Anomalies are the out-of-distribution data that needs to be recognized and removed before it affects the system. Modern neural networks are capable to classify data with high accuracy based on the knowledge it gained from the training data but are unable to identify if the new sample belongs to in-distribution or is simply an anomaly. To address this issue, various state-of-the-art methods exploit the knowledge of the softmax distribution of a sample by a classifier and determine if the sample is an anomaly or not.
In our work, to improve the anomaly detection performance, we exploit the strength of ensemble learning and combine the knowledge gained by each classifier trained on different samples of data by leaving one class out at a time. We propose two methods in this work. The first method is a statistical comparison with the help of In- and Out-of-Distribution (OOD) reference vectors and utilizing them to determine anomalies. The second method focuses on training a binary classifier on the dataset generated by combining the output softmax distribution of a sample by each classifier in the ensemble and subsequently classify a given instance as an anomaly or not. Our work includes experiments and evaluation of ensemble method with leave-out classes to detect anomalies on image datasets (MNIST and CIFAR-10) and text datasets (20 Newsgroups). Our implementation outperforms the baseline method on the MNIST dataset.
In the context of anomaly detection using ensembles, we try to answer the following questions:
- RQ-1: Can ensemble learning aided with different data distributions help in distinguishing anomalous data from the ones the model was trained on?
- RQ-2: Can the knowledge gained from leaving out classes in the classifiers of an ensemble be exploited to learn more about the anomalous data?
Method 1 is a statistical comparison with the help of rules or similarity measures to determine whether the input is IN data or OOD data.
The second method that we propose involves training a binary classifier on the dataset built from the softmax probability distribution. The motivation behind this method is the ability of classifiers to understand the underlying patterns in a given data. It is believed that if enough training data is provided to the classifiers, they are capable to learn from it and recognize the underlying pattern and classify/predict the test data correctly.

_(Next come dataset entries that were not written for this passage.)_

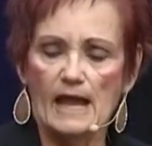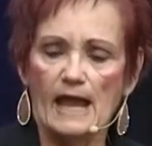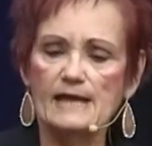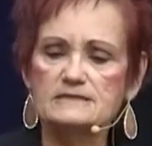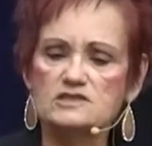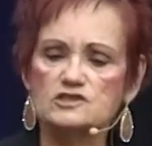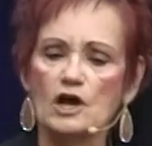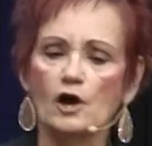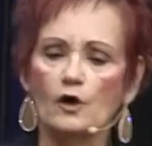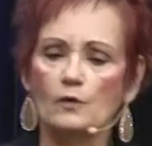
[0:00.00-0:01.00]
And
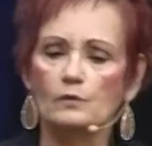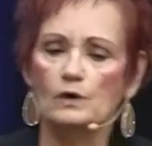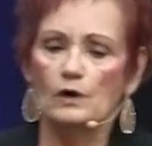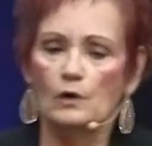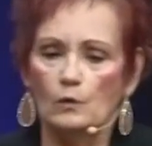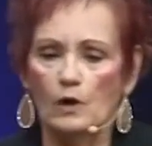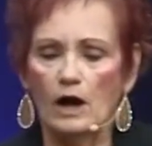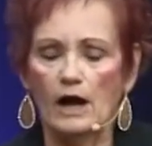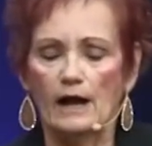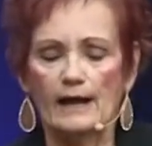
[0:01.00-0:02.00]
so
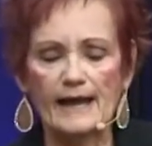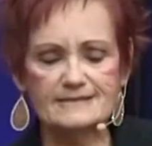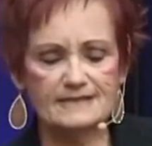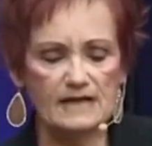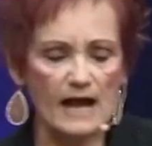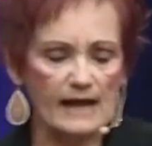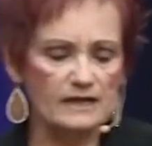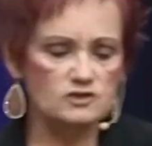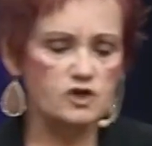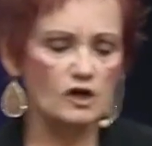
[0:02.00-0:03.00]

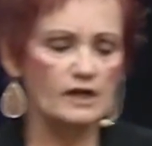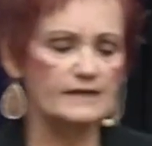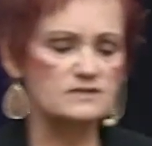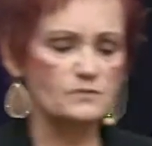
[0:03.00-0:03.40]
Hezekiah took his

Though our experiments are not exhaustive mainly due to the limited computational resources, we attempt to answer the two questions we started with, with the obtained figures.
From our experiments, it is observed that
- only the MNIST dataset outperforms the baseline scores. This prompts us to conclude that training an ensemble of classifiers with leave-out classes need not necessarily work well for all datasets.
- However, all three datasets show a common trend of giving good AUROC scores when we exploited entropy values for IN and OOD data.
- Also, it is worth noting decision rules based on hardcoded threshold counts would not work well. Instead, a binary classifier trained on the softmax distributions should help better for distinguishing instances the model was trained on from those which were not.
Nevertheless, different distribution of IN and OOD data, with a different number of leave-out classes, trained on better architectures should be experimented in order to arrive at a concrete conclusion on the potential questions this topic poses.